There is one that is something to do with how long it would take a team to release HEAD without gambling on the number of defects. Integration defects specifically, but any defect not in the last release too. You see, those Mainline teams have weeks where the build doesn’t work at all. If the CIO came in and said “we’re going live in four hours” those teams would have to hack dozens of things to redefine “green” for the build and even then they would have to preemptively look for new jobs.

One factor should be based on the straight interval between commits to trunk/master for a developers. Shorter is better. Related could be the size of the commit (bigger = worse), but you’d want to give a get out jail card for pure refactorings, of course.

Another is around rating the multiple couplings of components being integration tested. I myself like service virtualization (with safety checks) for the earlier stages of a build, but most materials around DevOps these days suggest “production like” as the rule for test automation. I love the speed and “shift left” nature of such wire-mocking, but if you’re counterbalancing that with an additional “shift right” automated test build step that is full-stack (end to end) and relegating that daily build only, that would surely lower your CI score.

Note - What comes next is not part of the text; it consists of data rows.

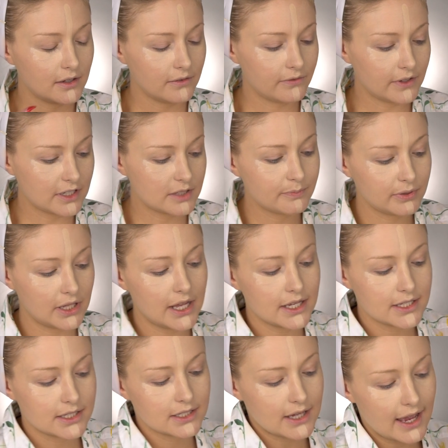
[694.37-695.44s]
Fix
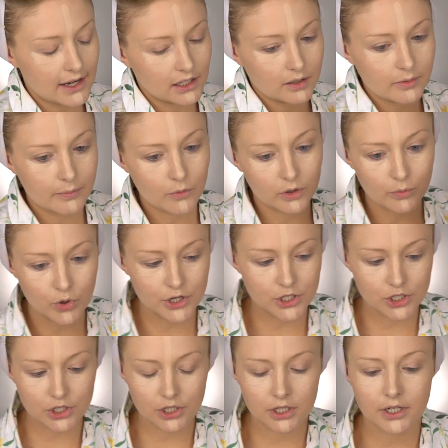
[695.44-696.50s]
Plus to add a little bit more
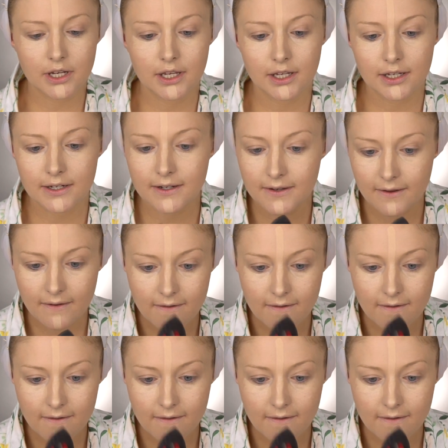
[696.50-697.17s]
moisture and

I mentioned story size earlier. The highest throughput team living the CI dream, coincidentally have small stories to work on. Sure there are outliers, but if you discard the expended effort spent on those, you can arrive at figure that for the team describes the average amount of time spent on a story. Smaller is better, and we should lament that it is harder to hit the one-day average of the early Extreme Programing teams.

Lastly, two subtle “after the event” factors: for a pull-request that would land on the trunk or master, how long before the a) the first round of code reviews are done, and b) the CI daemon has weighed in with its opinion. The former is “continuous (code) review”, the latter is still useful even if the community thinks CI is the daemon. Read Martin Fowler’s ContinuousIntegrationCertification on that.

Talking of CI daemons - teams doing per-commit CI verifications should score better than teams batching commits. Maybe that should simply be an “average number of commits per build” thing, where 1 is the right answer. Teams that fix build breakages quickly should also score better than ones that don’t. Having an auto-rollback is the simplest thing to do there and score well. From Martin’s article (citing Jez Humble) an average number of minutes from breakage to fix (as adjudicated by the CI daemon). I’m not sure how to make that a 1 to 100 range though.

Score or grade?

A score is a number up or down a fixed range. Classically that would be 0 to 100. A Grade would (most often) be ranges within that. Say ‘A’ for 86 to 100, and ‘B’ for 68 to 85 and so on. Our CI score has a semblance of a 0-100 range but very successful teams could go way above 100. Maybe that is just what we have to accept. And we also have to accept special handling for the divide by zero possibility of a ‘no branches other than trunk’ situation - with a designation of 100 for the score.